[Saved data entries]
========

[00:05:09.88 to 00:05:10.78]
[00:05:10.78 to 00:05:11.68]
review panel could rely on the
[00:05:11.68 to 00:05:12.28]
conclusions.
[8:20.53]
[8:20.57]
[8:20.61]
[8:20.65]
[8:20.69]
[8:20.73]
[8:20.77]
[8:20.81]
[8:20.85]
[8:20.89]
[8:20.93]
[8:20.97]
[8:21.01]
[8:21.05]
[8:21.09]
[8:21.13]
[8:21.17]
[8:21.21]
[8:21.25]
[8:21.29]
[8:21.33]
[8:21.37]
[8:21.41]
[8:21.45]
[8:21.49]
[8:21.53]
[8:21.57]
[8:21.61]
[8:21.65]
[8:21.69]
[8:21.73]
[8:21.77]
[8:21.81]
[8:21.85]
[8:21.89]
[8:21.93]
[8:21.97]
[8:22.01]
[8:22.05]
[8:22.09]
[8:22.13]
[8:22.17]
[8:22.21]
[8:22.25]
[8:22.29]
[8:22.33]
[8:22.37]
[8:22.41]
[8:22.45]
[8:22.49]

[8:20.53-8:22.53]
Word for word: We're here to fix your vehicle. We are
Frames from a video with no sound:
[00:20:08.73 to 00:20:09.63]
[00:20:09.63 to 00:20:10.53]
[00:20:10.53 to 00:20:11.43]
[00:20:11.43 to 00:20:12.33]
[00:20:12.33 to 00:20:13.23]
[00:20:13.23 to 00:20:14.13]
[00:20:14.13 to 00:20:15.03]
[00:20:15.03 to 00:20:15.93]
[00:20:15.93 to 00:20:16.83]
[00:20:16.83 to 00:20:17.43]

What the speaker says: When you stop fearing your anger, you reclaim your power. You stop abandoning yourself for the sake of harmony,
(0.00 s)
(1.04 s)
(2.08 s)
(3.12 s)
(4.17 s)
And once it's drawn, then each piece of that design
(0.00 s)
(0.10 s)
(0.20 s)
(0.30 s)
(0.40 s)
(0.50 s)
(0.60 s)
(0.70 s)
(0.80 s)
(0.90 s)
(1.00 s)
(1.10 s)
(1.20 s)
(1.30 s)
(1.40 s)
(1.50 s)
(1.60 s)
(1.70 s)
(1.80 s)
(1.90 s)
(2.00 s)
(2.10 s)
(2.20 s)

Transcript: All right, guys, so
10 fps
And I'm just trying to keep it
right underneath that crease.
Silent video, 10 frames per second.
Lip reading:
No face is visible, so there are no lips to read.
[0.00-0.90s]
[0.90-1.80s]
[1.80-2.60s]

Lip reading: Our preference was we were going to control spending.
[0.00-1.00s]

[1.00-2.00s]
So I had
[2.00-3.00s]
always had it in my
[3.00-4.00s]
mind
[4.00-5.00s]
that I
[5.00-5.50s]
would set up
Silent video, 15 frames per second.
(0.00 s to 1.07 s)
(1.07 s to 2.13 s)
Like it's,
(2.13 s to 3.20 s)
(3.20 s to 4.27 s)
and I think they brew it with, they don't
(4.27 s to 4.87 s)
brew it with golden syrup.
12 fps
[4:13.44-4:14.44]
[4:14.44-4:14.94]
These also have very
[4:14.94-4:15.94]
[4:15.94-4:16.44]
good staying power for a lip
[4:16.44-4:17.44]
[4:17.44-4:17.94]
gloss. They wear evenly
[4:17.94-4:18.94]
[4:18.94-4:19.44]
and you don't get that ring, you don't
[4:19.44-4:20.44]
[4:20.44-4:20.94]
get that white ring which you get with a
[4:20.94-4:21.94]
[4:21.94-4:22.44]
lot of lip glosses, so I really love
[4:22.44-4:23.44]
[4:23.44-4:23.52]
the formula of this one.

========

Task description - Retype each record, matching it exactly.

Problem solution -
[00:05:09.88 to 00:05:10.78]
[00:05:10.78 to 00:05:11.68]
review panel could rely on the
[00:05:11.68 to 00:05:12.28]
conclusions.
[8:20.53]
[8:20.57]
[8:20.61]
[8:20.65]
[8:20.69]
[8:20.73]
[8:20.77]
[8:20.81]
[8:20.85]
[8:20.89]
[8:20.93]
[8:20.97]
[8:21.01]
[8:21.05]
[8:21.09]
[8:21.13]
[8:21.17]
[8:21.21]
[8:21.25]
[8:21.29]
[8:21.33]
[8:21.37]
[8:21.41]
[8:21.45]
[8:21.49]
[8:21.53]
[8:21.57]
[8:21.61]
[8:21.65]
[8:21.69]
[8:21.73]
[8:21.77]
[8:21.81]
[8:21.85]
[8:21.89]
[8:21.93]
[8:21.97]
[8:22.01]
[8:22.05]
[8:22.09]
[8:22.13]
[8:22.17]
[8:22.21]
[8:22.25]
[8:22.29]
[8:22.33]
[8:22.37]
[8:22.41]
[8:22.45]
[8:22.49]

[8:20.53-8:22.53]
Word for word: We're here to fix your vehicle. We are
Frames from a video with no sound:
[00:20:08.73 to 00:20:09.63]
[00:20:09.63 to 00:20:10.53]
[00:20:10.53 to 00:20:11.43]
[00:20:11.43 to 00:20:12.33]
[00:20:12.33 to 00:20:13.23]
[00:20:13.23 to 00:20:14.13]
[00:20:14.13 to 00:20:15.03]
[00:20:15.03 to 00:20:15.93]
[00:20:15.93 to 00:20:16.83]
[00:20:16.83 to 00:20:17.43]

What the speaker says: When you stop fearing your anger, you reclaim your power. You stop abandoning yourself for the sake of harmony,
(0.00 s)
(1.04 s)
(2.08 s)
(3.12 s)
(4.17 s)
And once it's drawn, then each piece of that design
(0.00 s)
(0.10 s)
(0.20 s)
(0.30 s)
(0.40 s)
(0.50 s)
(0.60 s)
(0.70 s)
(0.80 s)
(0.90 s)
(1.00 s)
(1.10 s)
(1.20 s)
(1.30 s)
(1.40 s)
(1.50 s)
(1.60 s)
(1.70 s)
(1.80 s)
(1.90 s)
(2.00 s)
(2.10 s)
(2.20 s)

Transcript: All right, guys, so
10 fps
And I'm just trying to keep it
right underneath that crease.
Silent video, 10 frames per second.
Lip reading:
No face is visible, so there are no lips to read.
[0.00-0.90s]
[0.90-1.80s]
[1.80-2.60s]

Lip reading: Our preference was we were going to control spending.
[0.00-1.00s]

[1.00-2.00s]
So I had
[2.00-3.00s]
always had it in my
[3.00-4.00s]
mind
[4.00-5.00s]
that I
[5.00-5.50s]
would set up
Silent video, 15 frames per second.
(0.00 s to 1.07 s)
(1.07 s to 2.13 s)
Like it's,
(2.13 s to 3.20 s)
(3.20 s to 4.27 s)
and I think they brew it with, they don't
(4.27 s to 4.87 s)
brew it with golden syrup.
12 fps
[4:13.44-4:14.44]
[4:14.44-4:14.94]
These also have very
[4:14.94-4:15.94]
[4:15.94-4:16.44]
good staying power for a lip
[4:16.44-4:17.44]
[4:17.44-4:17.94]
gloss. They wear evenly
[4:17.94-4:18.94]
[4:18.94-4:19.44]
and you don't get that ring, you don't
[4:19.44-4:20.44]
[4:20.44-4:20.94]
get that white ring which you get with a
[4:20.94-4:21.94]
[4:21.94-4:22.44]
lot of lip glosses, so I really love
[4:22.44-4:23.44]
[4:23.44-4:23.52]
the formula of this one.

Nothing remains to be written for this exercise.